ACTIVITY:
Every line from the one containing "(1.00 s to 2.00 s)" to the end of the records below must be copied exactly, and no pictures may be included.

[[ AVAILABLE RECORDS open ]]

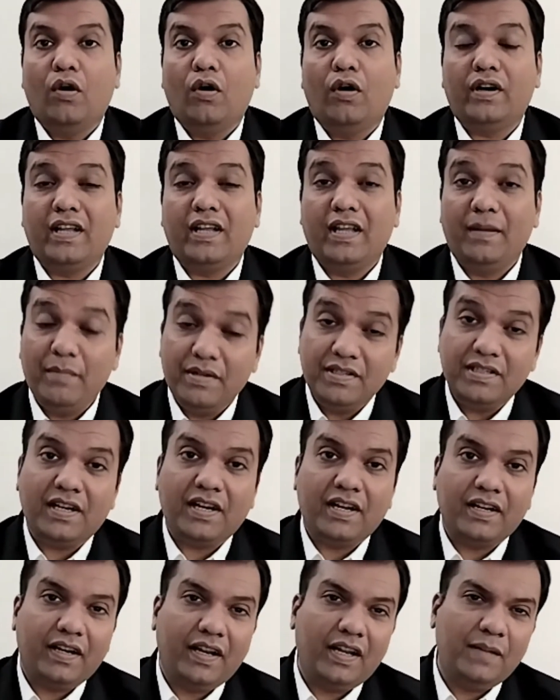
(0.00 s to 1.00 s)
और
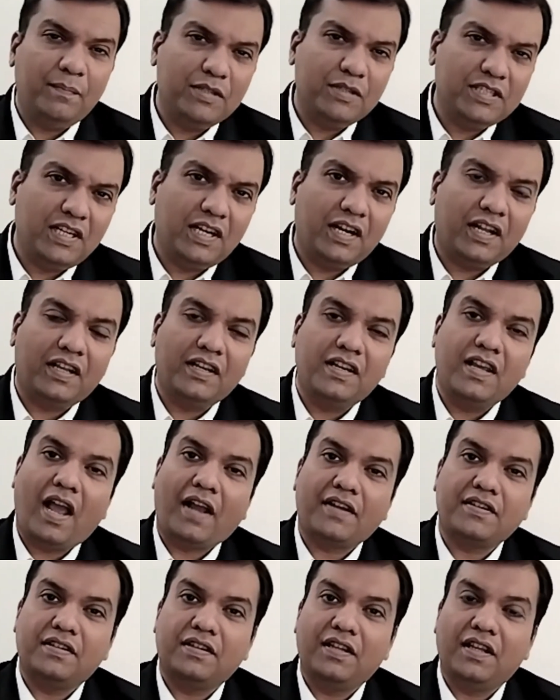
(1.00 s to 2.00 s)
इमीजिएट इमीजिएट एक
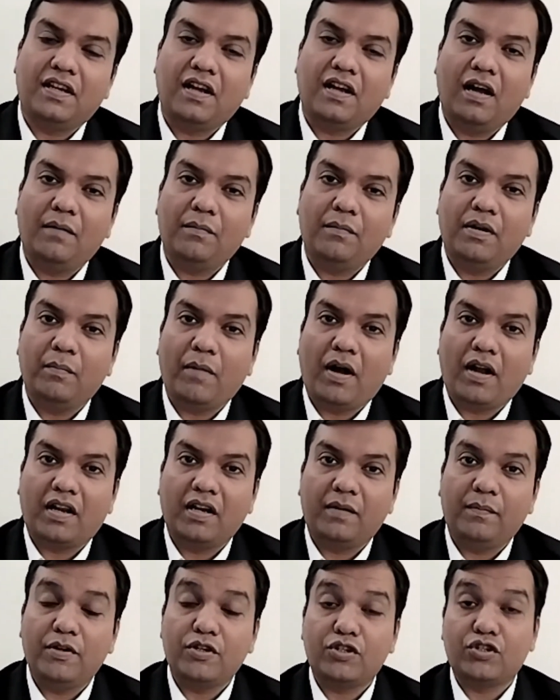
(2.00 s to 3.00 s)
रिएक्शन देखा हमने
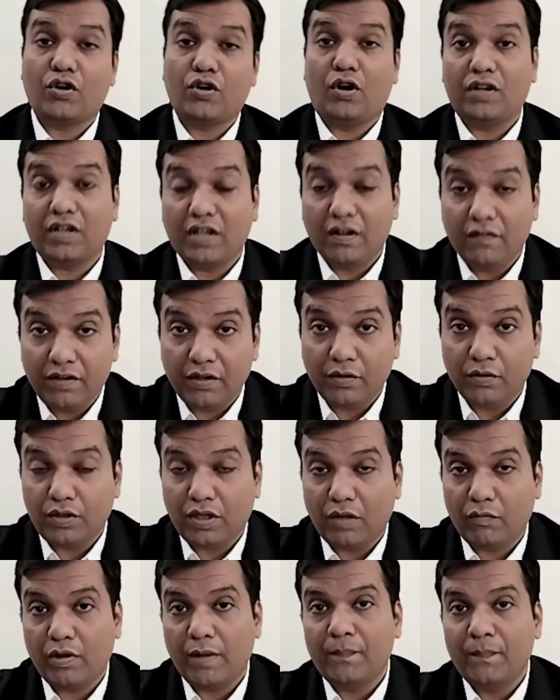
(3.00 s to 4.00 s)
मार्केट में शॉर्ट कवरिंग
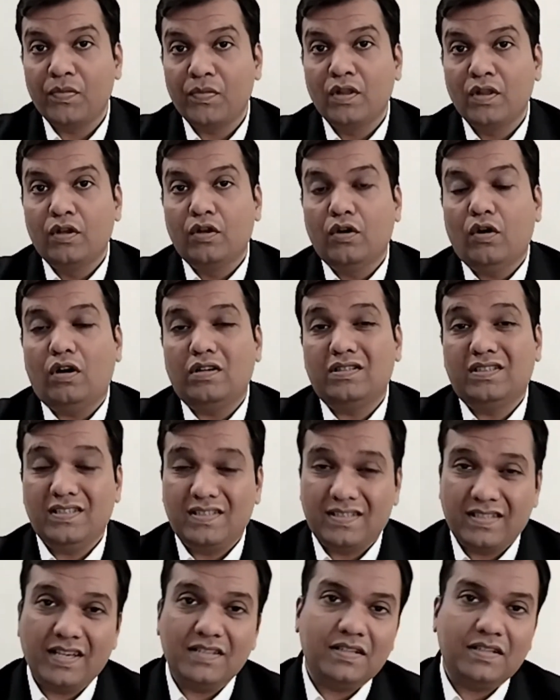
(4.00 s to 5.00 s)
होते हुए और
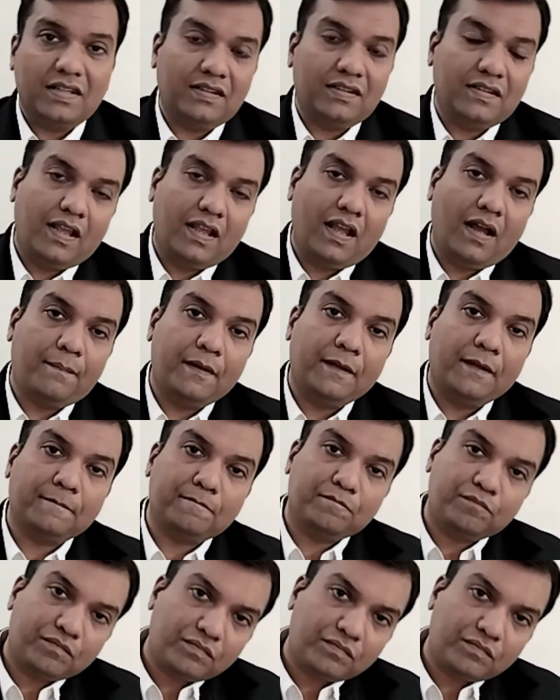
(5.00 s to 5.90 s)
जिसके चलते यहाँ पे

[[ AVAILABLE RECORDS closed ]]

EXERCISE ANSWER:
(1.00 s to 2.00 s)
इमीजिएट इमीजिएट एक
(2.00 s to 3.00 s)
रिएक्शन देखा हमने
(3.00 s to 4.00 s)
मार्केट में शॉर्ट कवरिंग
(4.00 s to 5.00 s)
होते हुए और
(5.00 s to 5.90 s)
जिसके चलते यहाँ पे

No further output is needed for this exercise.